*Task directions*:
Leaving out any pictures, transcribe every record exactly.

[Opening Extracted entries section]

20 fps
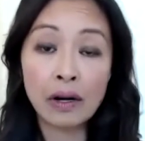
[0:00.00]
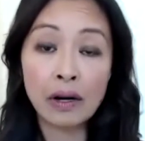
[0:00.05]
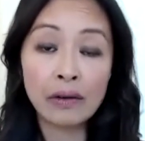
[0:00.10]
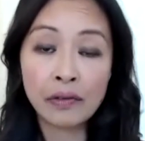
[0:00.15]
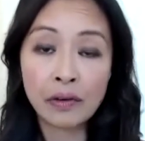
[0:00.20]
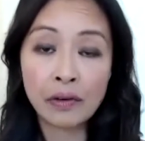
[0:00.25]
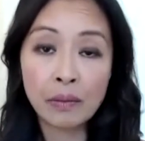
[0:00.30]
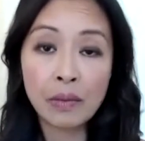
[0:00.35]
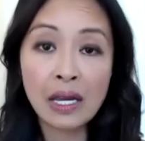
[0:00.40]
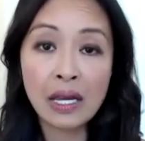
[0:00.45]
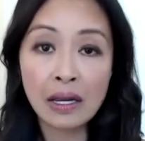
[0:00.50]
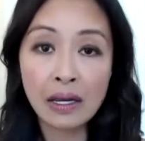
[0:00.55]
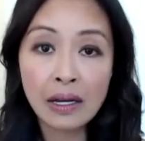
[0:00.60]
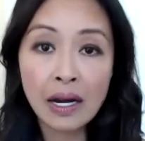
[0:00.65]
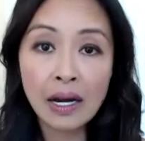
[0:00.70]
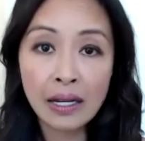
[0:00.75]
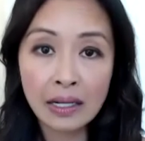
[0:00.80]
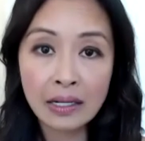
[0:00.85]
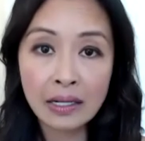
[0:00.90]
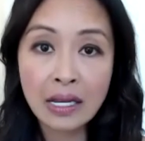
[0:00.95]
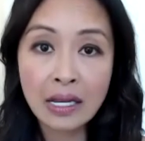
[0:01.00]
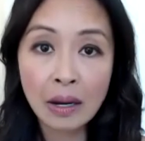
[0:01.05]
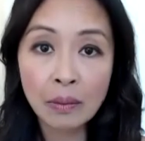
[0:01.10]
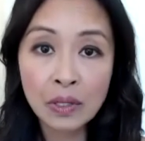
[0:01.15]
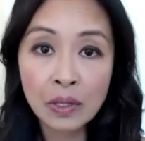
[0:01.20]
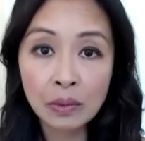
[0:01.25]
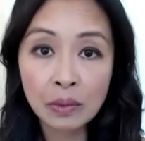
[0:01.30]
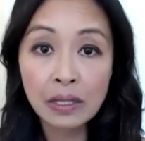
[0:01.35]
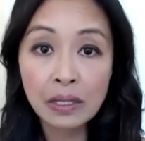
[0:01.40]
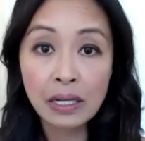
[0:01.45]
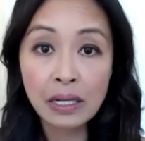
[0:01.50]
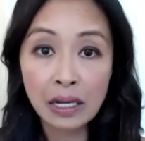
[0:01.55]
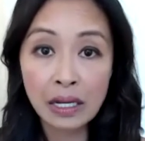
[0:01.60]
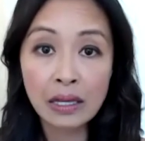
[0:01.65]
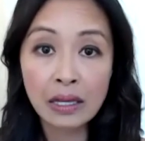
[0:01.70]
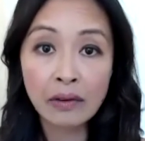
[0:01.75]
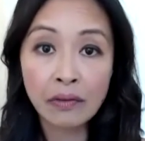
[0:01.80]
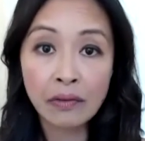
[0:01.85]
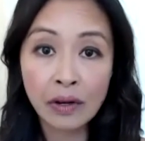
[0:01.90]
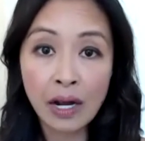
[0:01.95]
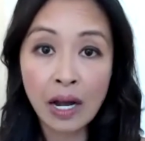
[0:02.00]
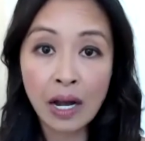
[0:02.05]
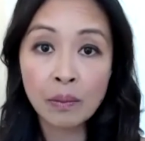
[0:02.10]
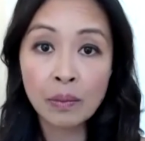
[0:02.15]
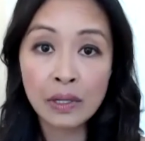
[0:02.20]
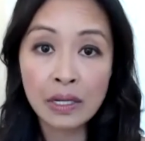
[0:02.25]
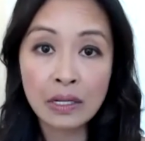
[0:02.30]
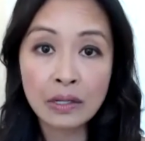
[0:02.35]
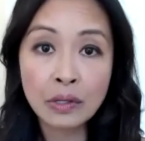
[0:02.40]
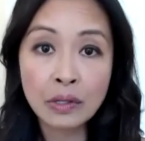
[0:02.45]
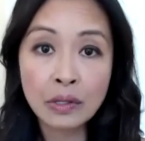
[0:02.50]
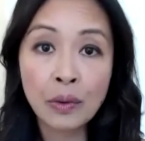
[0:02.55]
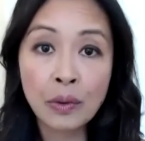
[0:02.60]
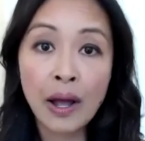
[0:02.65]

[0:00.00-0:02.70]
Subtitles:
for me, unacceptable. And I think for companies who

[Closing Extracted entries section]

*Worked solution*:
20 fps
[0:00.00]
[0:00.05]
[0:00.10]
[0:00.15]
[0:00.20]
[0:00.25]
[0:00.30]
[0:00.35]
[0:00.40]
[0:00.45]
[0:00.50]
[0:00.55]
[0:00.60]
[0:00.65]
[0:00.70]
[0:00.75]
[0:00.80]
[0:00.85]
[0:00.90]
[0:00.95]
[0:01.00]
[0:01.05]
[0:01.10]
[0:01.15]
[0:01.20]
[0:01.25]
[0:01.30]
[0:01.35]
[0:01.40]
[0:01.45]
[0:01.50]
[0:01.55]
[0:01.60]
[0:01.65]
[0:01.70]
[0:01.75]
[0:01.80]
[0:01.85]
[0:01.90]
[0:01.95]
[0:02.00]
[0:02.05]
[0:02.10]
[0:02.15]
[0:02.20]
[0:02.25]
[0:02.30]
[0:02.35]
[0:02.40]
[0:02.45]
[0:02.50]
[0:02.55]
[0:02.60]
[0:02.65]

[0:00.00-0:02.70]
Subtitles:
for me, unacceptable. And I think for companies who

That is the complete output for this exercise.